● Dataset entries:
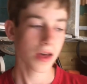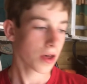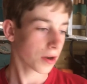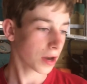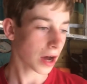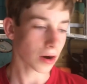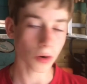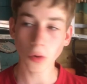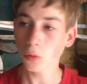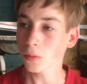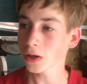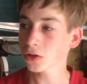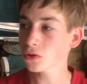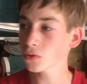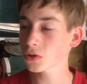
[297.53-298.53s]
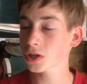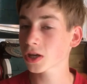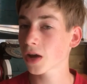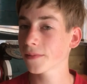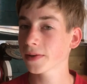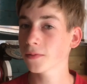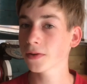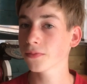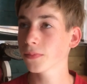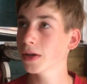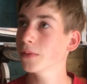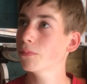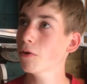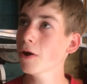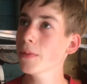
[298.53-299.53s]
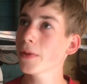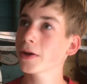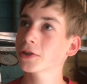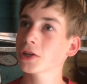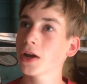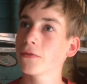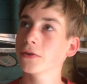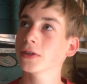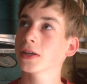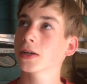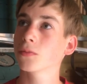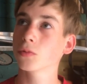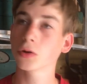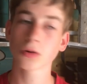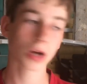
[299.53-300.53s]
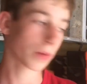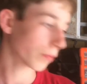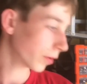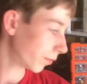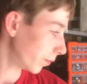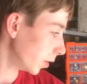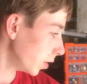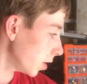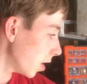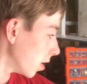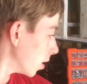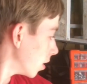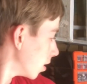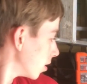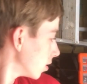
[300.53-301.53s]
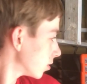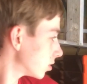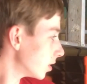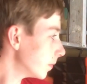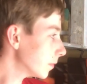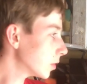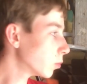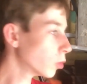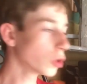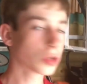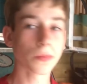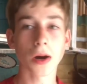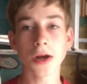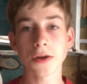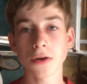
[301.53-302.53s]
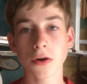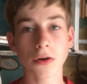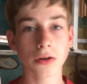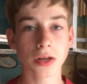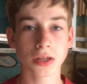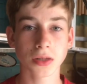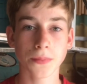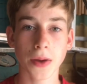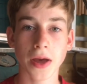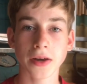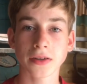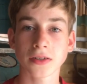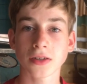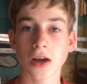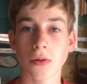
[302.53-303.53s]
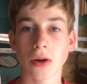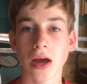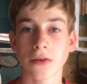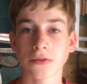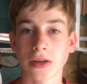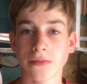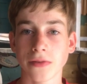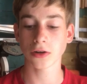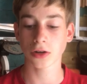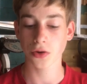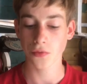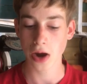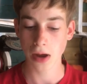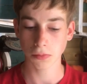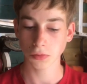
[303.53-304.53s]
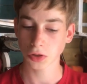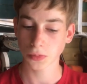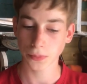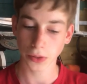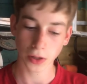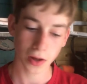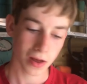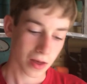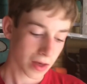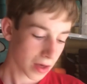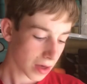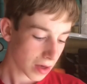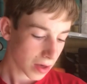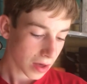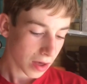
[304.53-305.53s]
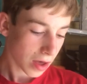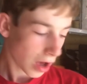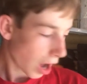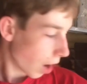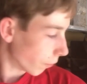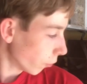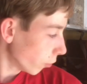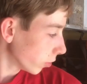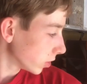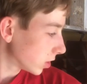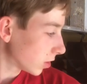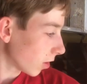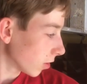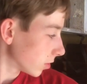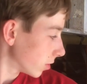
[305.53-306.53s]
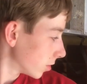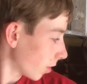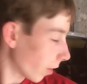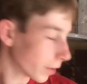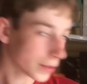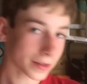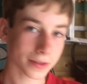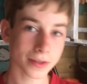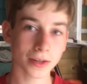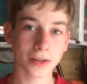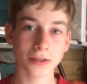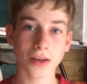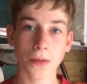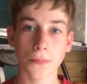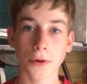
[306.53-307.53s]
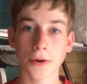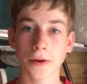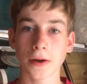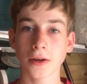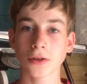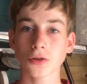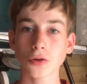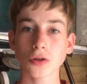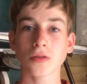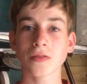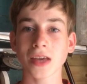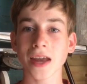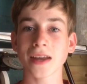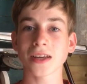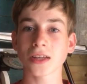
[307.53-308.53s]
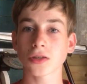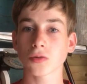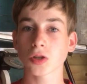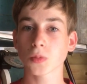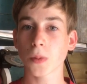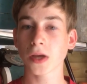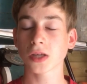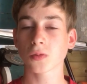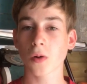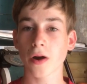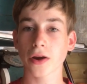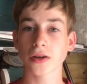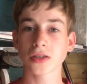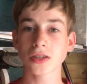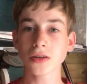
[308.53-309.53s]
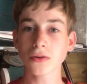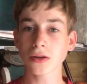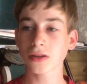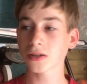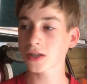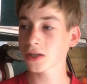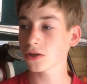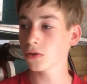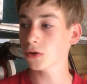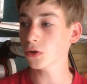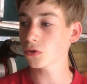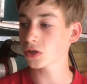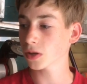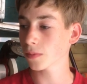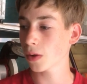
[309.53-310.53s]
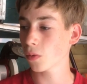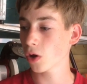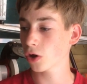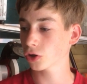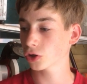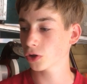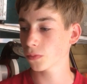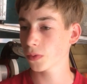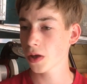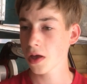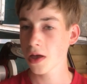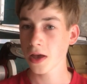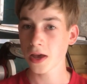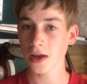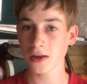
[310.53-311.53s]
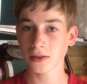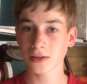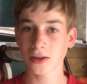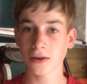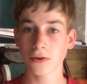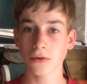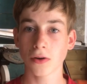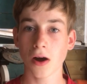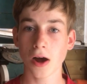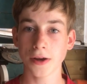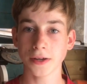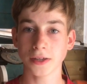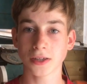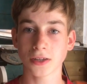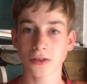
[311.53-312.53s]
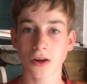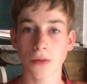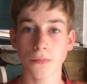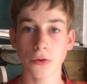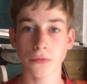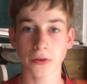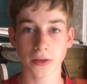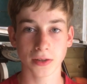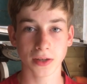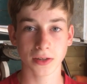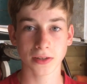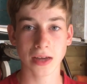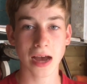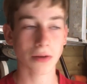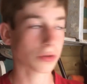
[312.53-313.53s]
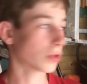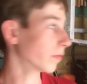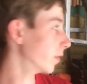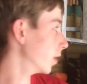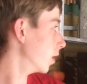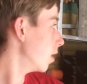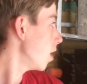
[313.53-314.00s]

Now, all my tools are coming with me, pretty much everything will come with me. Some of the wood might not, it depends, I will have to have around, but I've already started tidying things up and sort of getting it to a space where I can still continue using my workshop until I need to start moving things out of here.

● YOUR GOAL:
Copy the entries above faithfully and omit every image.

● RESULT:
[297.53-298.53s]
[298.53-299.53s]
[299.53-300.53s]
[300.53-301.53s]
[301.53-302.53s]
[302.53-303.53s]
[303.53-304.53s]
[304.53-305.53s]
[305.53-306.53s]
[306.53-307.53s]
[307.53-308.53s]
[308.53-309.53s]
[309.53-310.53s]
[310.53-311.53s]
[311.53-312.53s]
[312.53-313.53s]
[313.53-314.00s]

Now, all my tools are coming with me, pretty much everything will come with me. Some of the wood might not, it depends, I will have to have around, but I've already started tidying things up and sort of getting it to a space where I can still continue using my workshop until I need to start moving things out of here.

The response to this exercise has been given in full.